June 7, 2024

Apache Hudi - The Open Data Lakehouse Platform We Need

Apache Hudi - The Open Data Lakehouse Platform We Need

It would be an understatement to say that this week was interesting. I happened to be in a medical procedure all morning Tuesday and was confused to see about 50 pings across all messenger apps when I came out. The Databricks + Tabular news had broken. Over the following days, I received various inquiries from friends, ex-colleagues, users, analysts and the press about Apache Hudi’s future and the overall landscape. So, it felt like a good time to share some candid thoughts.


In this blog, I focus on Apache Hudi with perspectives on the three Cs—Community, Competition and Cloud Vendors. This also feels like an excellent checkpoint to share some honest reflection and feedback, having seen the good/bad/ugly of the table format wars over the last few years.

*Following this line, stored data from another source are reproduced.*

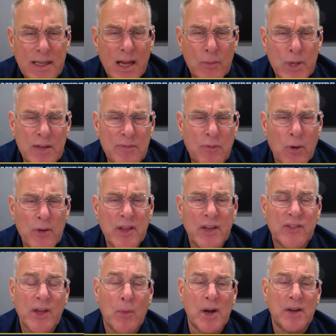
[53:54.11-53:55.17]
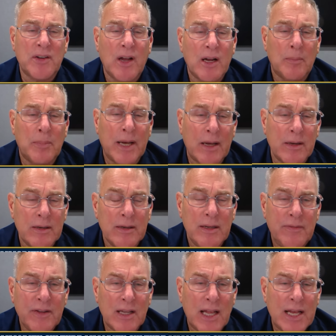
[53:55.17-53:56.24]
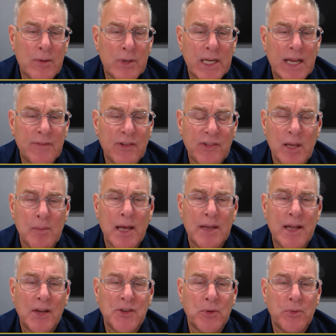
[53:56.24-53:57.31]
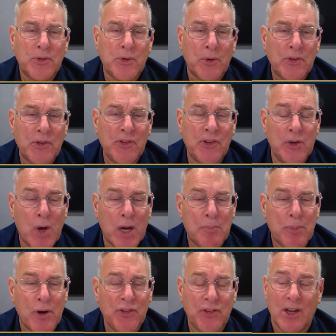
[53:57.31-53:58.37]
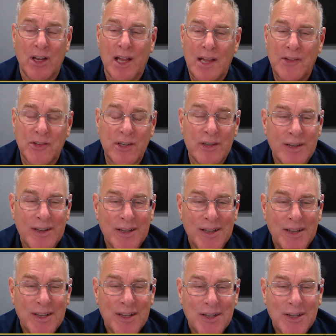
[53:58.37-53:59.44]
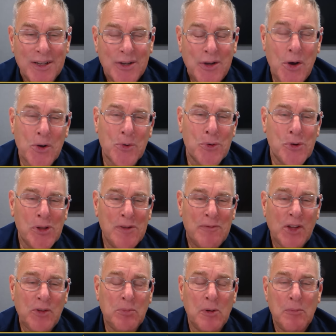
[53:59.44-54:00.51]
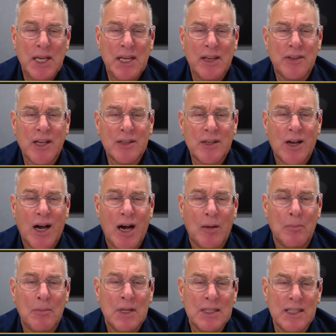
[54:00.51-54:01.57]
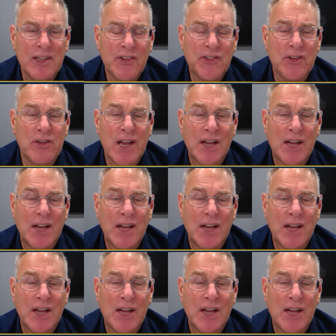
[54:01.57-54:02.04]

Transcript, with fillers: Yeah, really, four things I want to talk about. If you like what I have to say about natural resources and you want to personalize it, go to ruleinvestmentmedia.com, list your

As a result, parts of the blog may not be to everyone’s liking, but I want to share some hard facts to help users understand how everything operates. 

TL;DR:  For the impatient, here are the takeaways 

  1. Hudi is a grass-roots, open-source project, and the community is stronger than ever. The Hudi community has a proven track record of industry innovations, supporting some of the largest data lakes and cloud vendors for many years.
  2. Hudi is an open data lakehouse platform. Open table formats are essential, but we need open compute services for a no-lock-in data architecture. Minimizing Hudi to just a table format is an inaccurate and unfair characterization.
  3. Format standardization is essential but does not prevent the need to solve complex computer science problems related to data processing. Hudi is still better suited for the incremental workloads it is designed for.
  4. History often repeats itself. Hudi introduced the world’s first production data lakehouse with a new “headless” compute model that we have all grown to love. Users wanting to get behind innovative technologies early should recognize where innovation has come from historically. 
  5. You don’t pay for open-source choices until you “pay” for them. If we genuinely desire openness, users must look past what vendors write or market and make educated decisions based on technical facts and business needs.
  6. Recognizing Hudi’s rightful place in the data ecosystem requires an understanding of both top-down vendor technology pushes and bottom-up open-source developer adoption. We continue to be constructive and collaborative, like how we kick-started the industry interoperability conversation by creating Onetable, now Apache XTable (Incubating)
  7. Next, we are hard at work bringing an open-source data lake database with radically improved storage and compute capabilities to market in the coming months.

Community 

It goes without saying that Hudi is a very successful and impactful open-source project that has served many companies well for 7+ years now, managing multiple exabytes on the cloud. But given where we are and the artificial duopoly narrative created in the market, it’s good to see some data to gain perspectives.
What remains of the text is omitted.